Add support for t-strings in the stdlib logging library

Deferring the evaluation of log messages by passing a message template and args is recommended to avoid formatting messages until they’re actually emitted, as well as allow handlers to access the unformatted args.

Unfortunately, since the c-style % formatting is less capable (and less-loved) than f-strings and str.format(), many developers pass a single pre-formatted string to the logging calls instead of using a %-style template and arguments to format into it. This prevents the deferring of the formatting until output time, as well as doesn’t allow the arguments to be set on the log record for any of the handlers to use.

Extending the stdlib logging library to handle t-strings natively would make it easier to properly use all the features of the logging system without sacrificing the convenience that leads many developers to use f-strings instead.

More details available in the GitHub issue here: Add support for t-strings in the stdlib logging library · Issue #134394 · python/cpython · GitHub

10 Likes

T-strings do not defer evaluation. As soon as the code with the t-string is reached, the Template is created and evaluates its dynamic parts. This wouldn’t add any performance benefit to logging beyond a minor deferral of string conversion and concatenation.

2 Likes

The string conversion and concatenation is what I’m referring to by deferred evaluation. Instead of having to strinigify and format all the variables at call time, you only have to do it if and when the record is formatted. It’s one of the reasons why the existing template + args syntax is useful (besides preserving the unformatted args for the handlers to potentially use).

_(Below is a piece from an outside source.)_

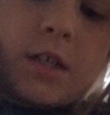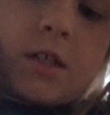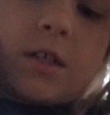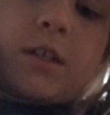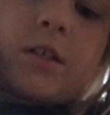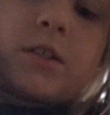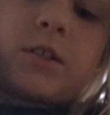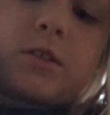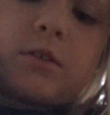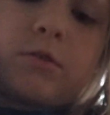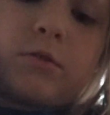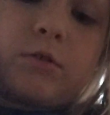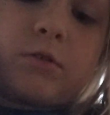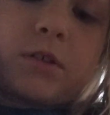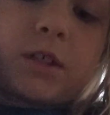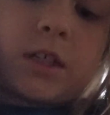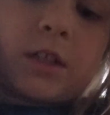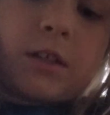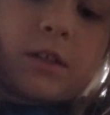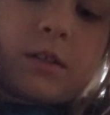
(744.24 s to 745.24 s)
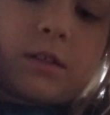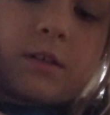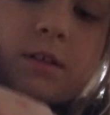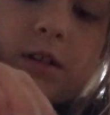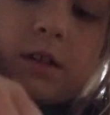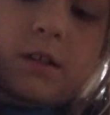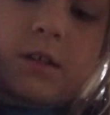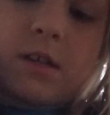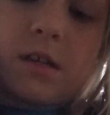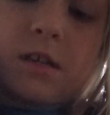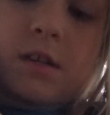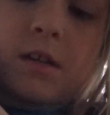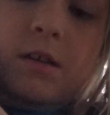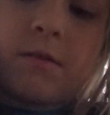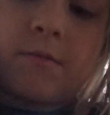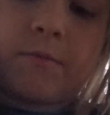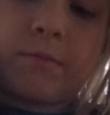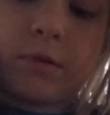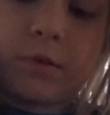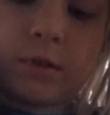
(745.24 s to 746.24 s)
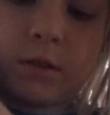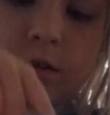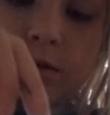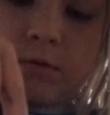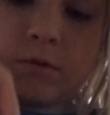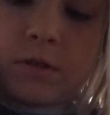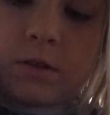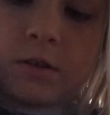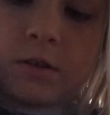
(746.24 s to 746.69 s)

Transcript: So you can play with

Consider a contrived example:

class ExpensiveRepr:
    def __repr__(self):
        time.sleep(5)
        return super().__repr__()

When logging out these objects:

>>> import logging, timeout
>>> logging.basicConfig(level=logging.ERROR)
>>>
>>> er = ExpensiveRepr()
>>>
>>> # current %s-style formatting (debug not enabled --> no repr --> fast)
>>> timeit.timeit("logging.debug('%s', er)", number=1, globals=globals())
2.4950015358626842e-05
>>> # proposed t-string method (debug not enabled --> no repr --> fast)
>>> timeit.timeit("logging.debug(t'{er}')", number=1, globals=globals())
3.0764000257477164e-05
>>> # f-string (repr is called regardless of log level --> slow)
>>> timeit.timeit("logging.debug(f'{er}')", number=1, globals=globals())
5.005317411007127
5 Likes

Simplest solution that I have seen for this:

class LazyString:
    def __init__(self, func):
        self.func = func
    def __str__(self):
        return str(self.func())
timeit.timeit("logging.debug(LazyString(ExpensiveRepr.__repr__))", number=1, globals=globals())
6.563961505889893e-06
2 Likes

f-strings are sufficiently fast that I just use them when logging. Especially if there’s > 10% chance that the line will be logged.

I do think it might be useful to have the expression values available.

6 Likes

I am +1000 in favor of the proposal! Frankly, I planned to propose it myself :slight_smile:

There would finally exist a way to use the modern {}-based formatting capabilities without resigning from the traditional logging resource-saving mechanism of deferred conversion and formatting.

Currently, having to use the old % formatting for logging everywhere just to make use of that standard logging mechanism, as in:

logger.debug('Using %r while x=%r', obj, x)
raise ValueError(f'wrong {x=}')

…is tedious.

Some people, therefore, tend to write:

logger.debug(f'Using {obj!r} while {x=}')
raise ValueError(f'wrong {x=}')

…but then they lose the benefit from that standard mechanism (which sometimes, depending on the logging configuration, e.g., prevents log entries from being suppressed based on detection of repeated occurrences of particular message templates; in the case of the system I develop it would result in highly increased counts of log messages and, consequently, higher license fees for using log storage/analysis systems…).

The proposed feature would make it easy to use the modern {}-based formatting capabilities consistently:

logger.debug(t'Using {obj!r} while {x=}')
raise ValueError(f'wrong {x=}')
5 Likes

See the style argument for logging formatters. the default is %, { has been there for a very long time for str.format semantics, as has $ for string.Template support. You can set the formatter for your loggers (I would suggest not doing this to the root logger though) to { and just use it as if you were using str.format, you don’t need t-string support to use braces here, and the extra intermediary object doesn’t serve a useful purpose.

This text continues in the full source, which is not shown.